▸ **TASK REQUIREMENTS**
Images excluded, reproduce each line of the records exactly as it stands.

(Stored data entries)
↓
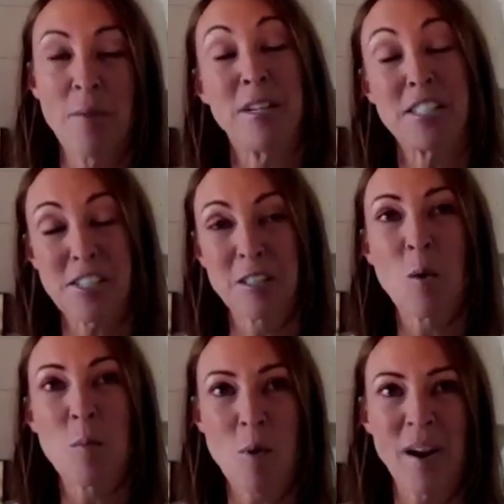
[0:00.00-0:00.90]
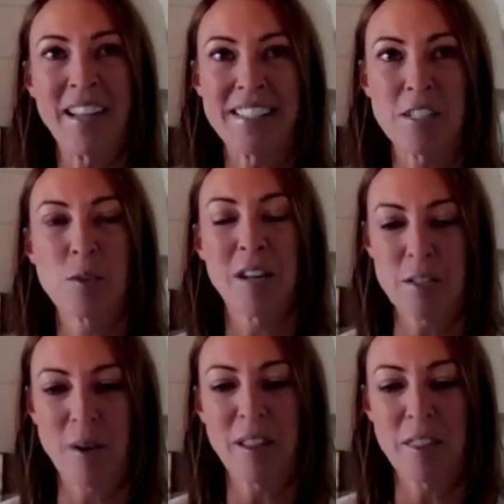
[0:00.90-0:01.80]
reached a low point in
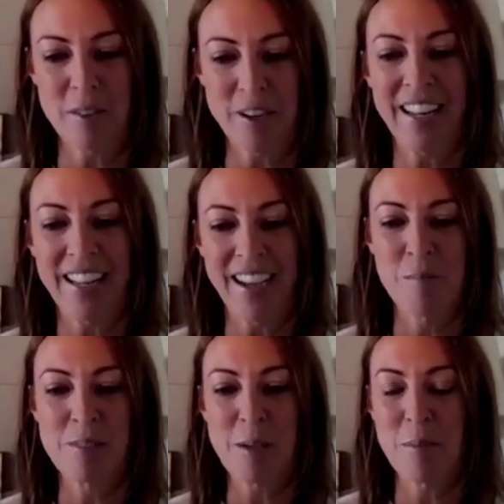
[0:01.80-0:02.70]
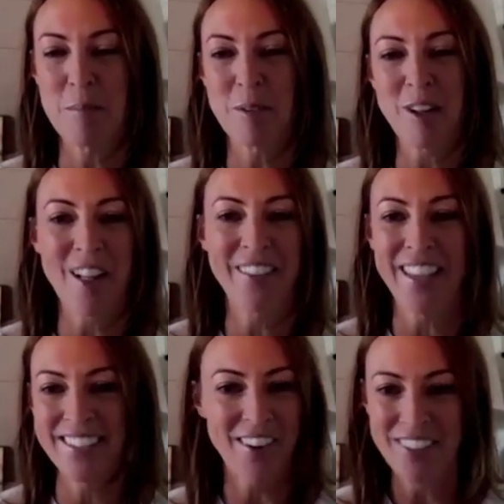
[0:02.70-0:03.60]
2023. Some people call
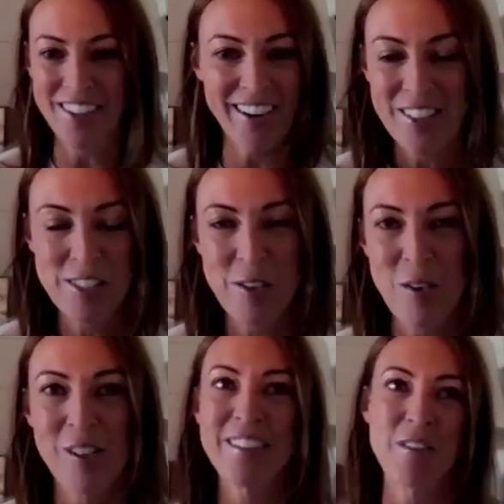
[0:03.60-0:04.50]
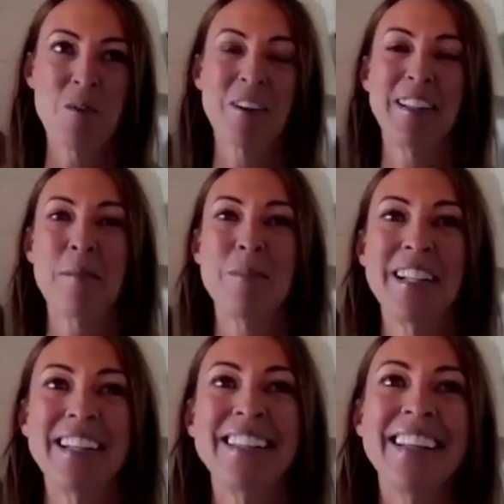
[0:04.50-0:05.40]
that a dark night of the soul, if you want to
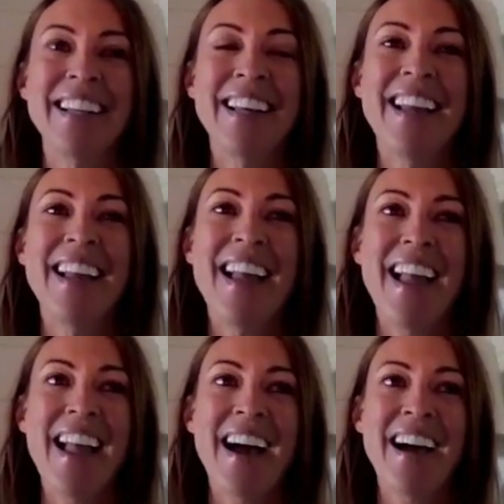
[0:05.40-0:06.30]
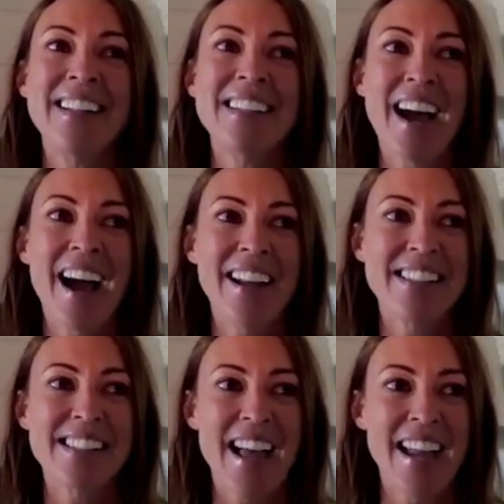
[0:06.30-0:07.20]
label it. And I
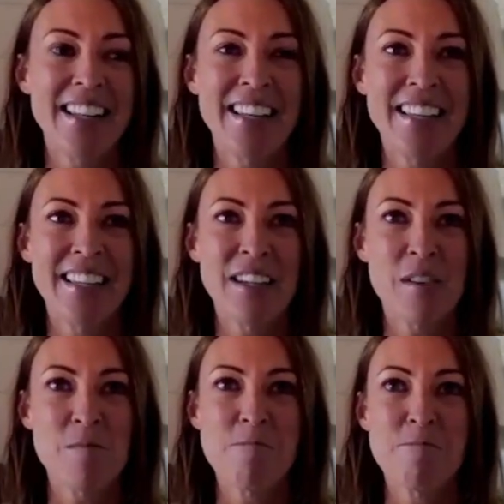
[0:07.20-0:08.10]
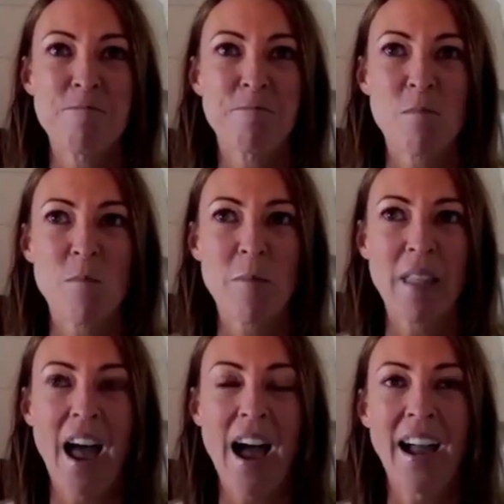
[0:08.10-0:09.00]
decided
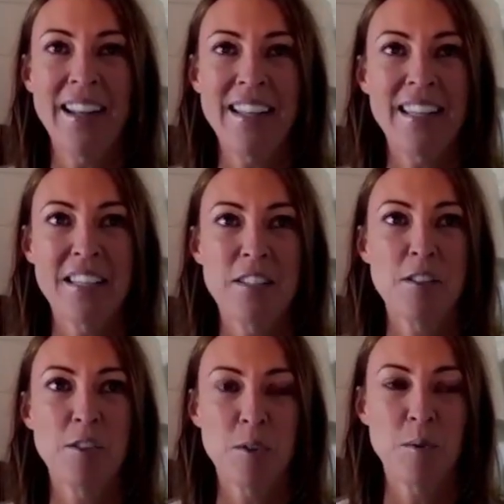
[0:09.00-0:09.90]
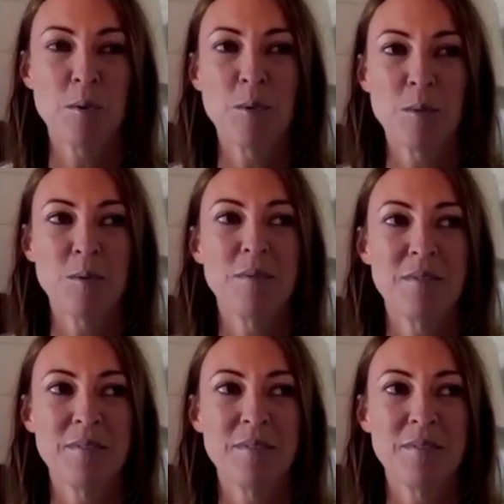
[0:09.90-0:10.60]
I needed to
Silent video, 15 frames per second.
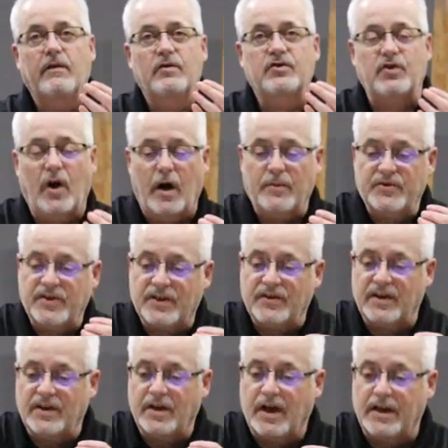Psalm
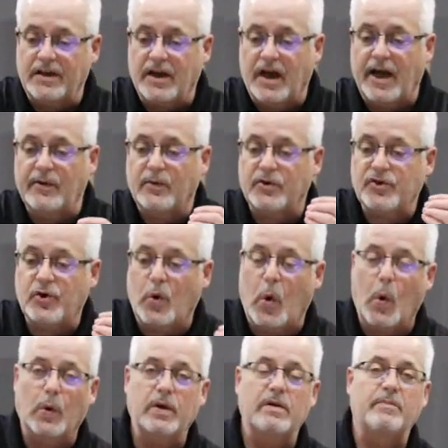69:9 was
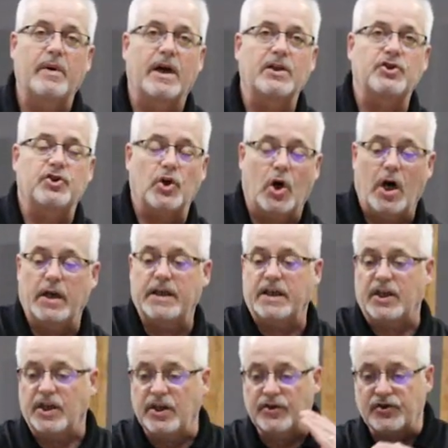quoted by John
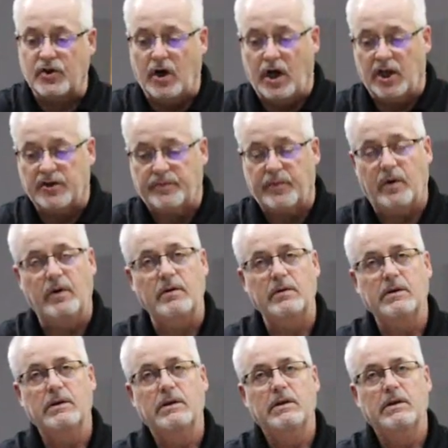in his gospel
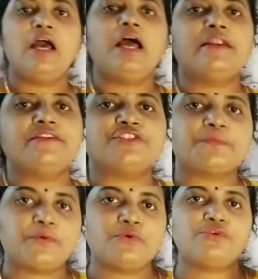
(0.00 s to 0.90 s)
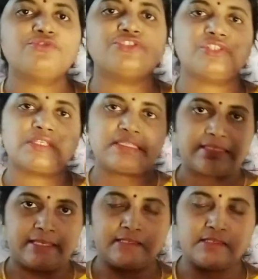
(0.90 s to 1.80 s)
and the sporogenous
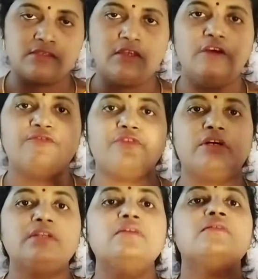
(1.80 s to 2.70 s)
cells for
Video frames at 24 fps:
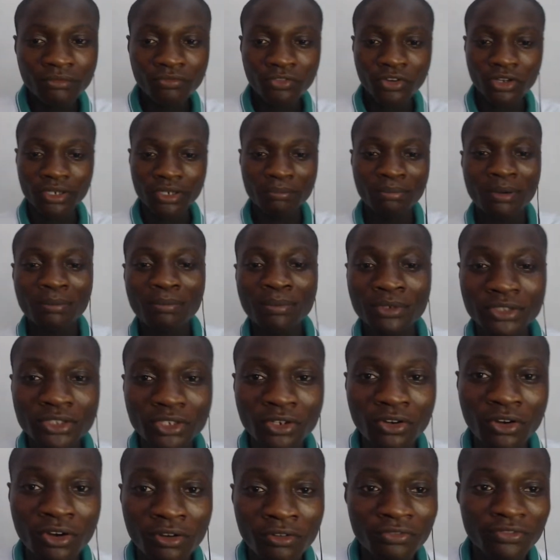for the purpose
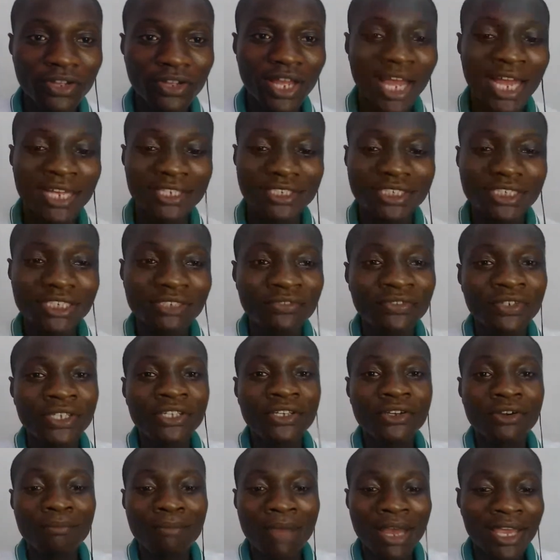of achieving
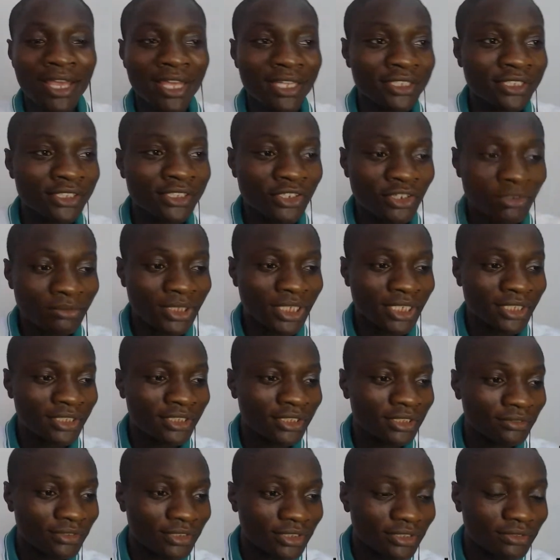your marketing
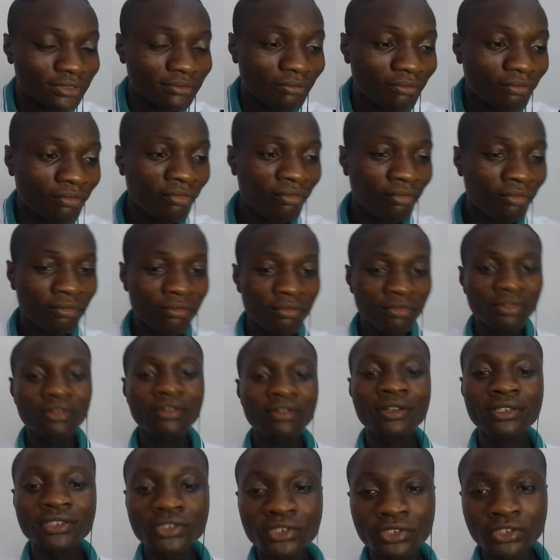objectives.
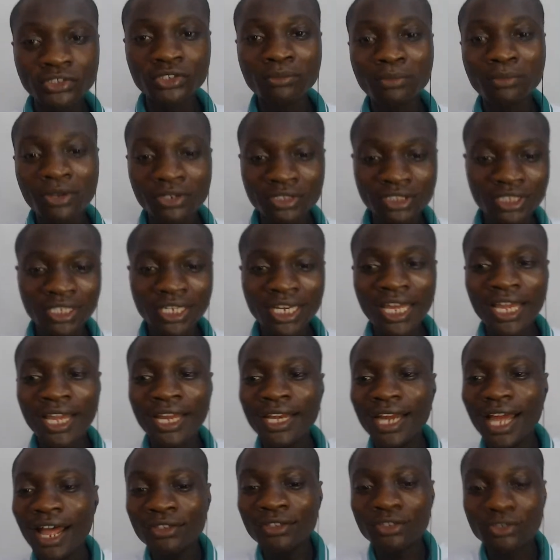So you must
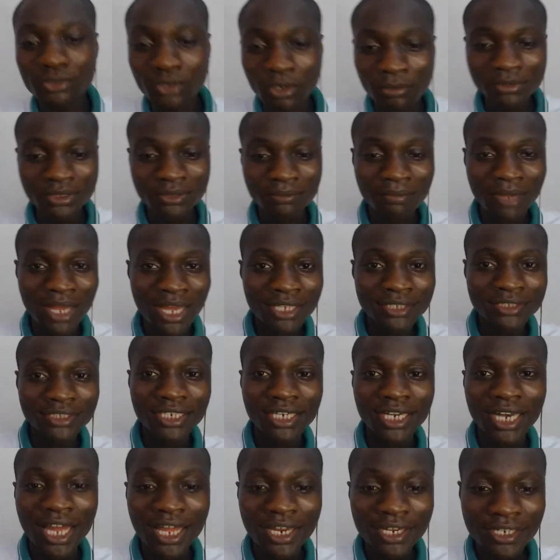learn how to optimize
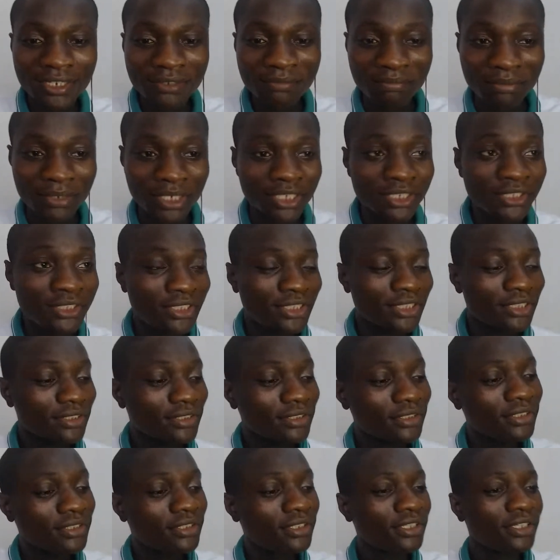a landing page.
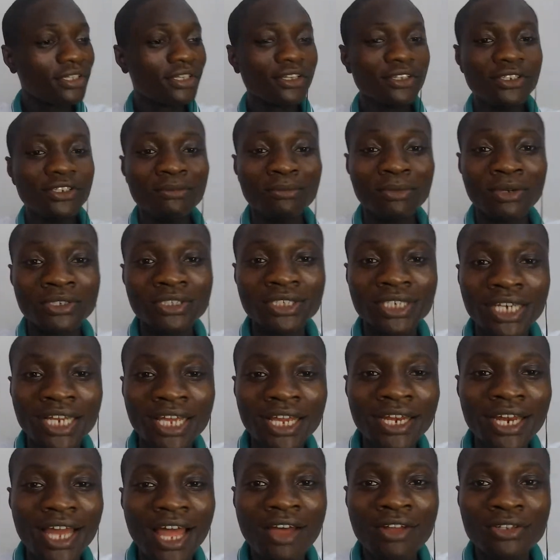You must
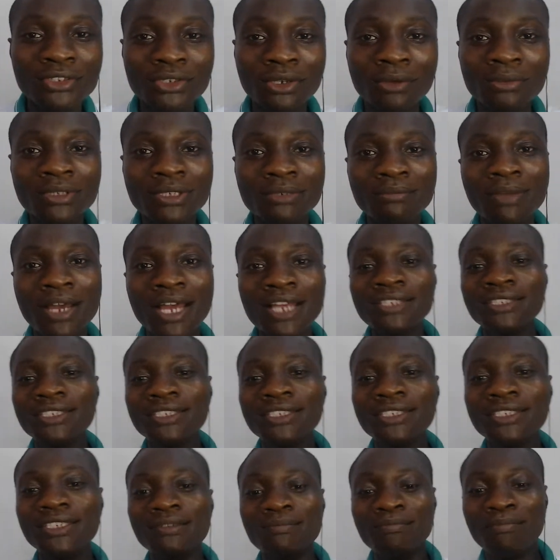learn how to optimize
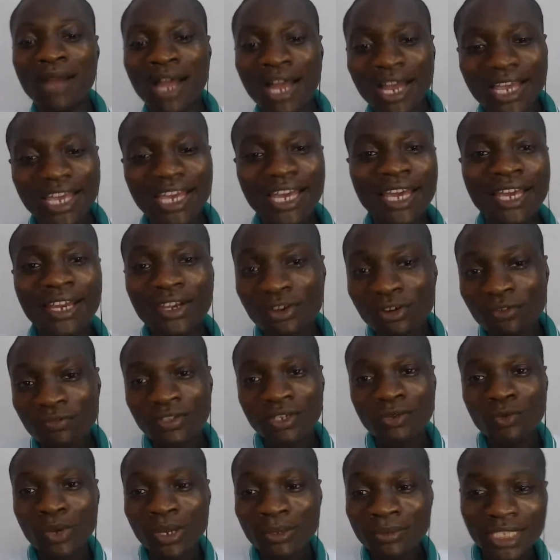the back end of the
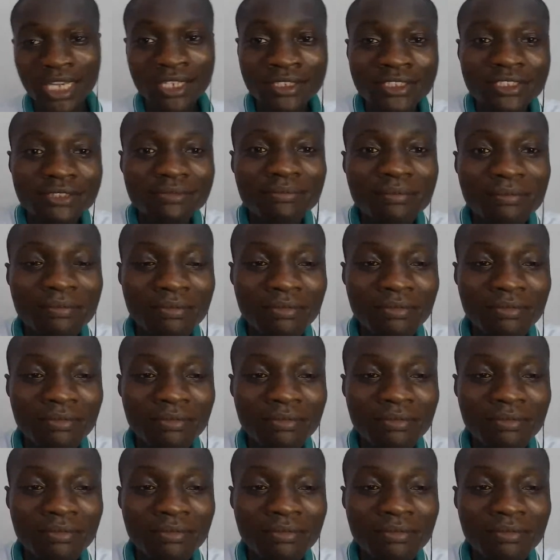website,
↑
▸ **EXERCISE RESPONSE**
[0:00.00-0:00.90]
[0:00.90-0:01.80]
reached a low point in
[0:01.80-0:02.70]
[0:02.70-0:03.60]
2023. Some people call
[0:03.60-0:04.50]
[0:04.50-0:05.40]
that a dark night of the soul, if you want to
[0:05.40-0:06.30]
[0:06.30-0:07.20]
label it. And I
[0:07.20-0:08.10]
[0:08.10-0:09.00]
decided
[0:09.00-0:09.90]
[0:09.90-0:10.60]
I needed to
Silent video, 15 frames per second.
Psalm
69:9 was
quoted by John
in his gospel
(0.00 s to 0.90 s)
(0.90 s to 1.80 s)
and the sporogenous
(1.80 s to 2.70 s)
cells for
Video frames at 24 fps:
for the purpose
of achieving
your marketing
objectives.
So you must
learn how to optimize
a landing page.
You must
learn how to optimize
the back end of the
website,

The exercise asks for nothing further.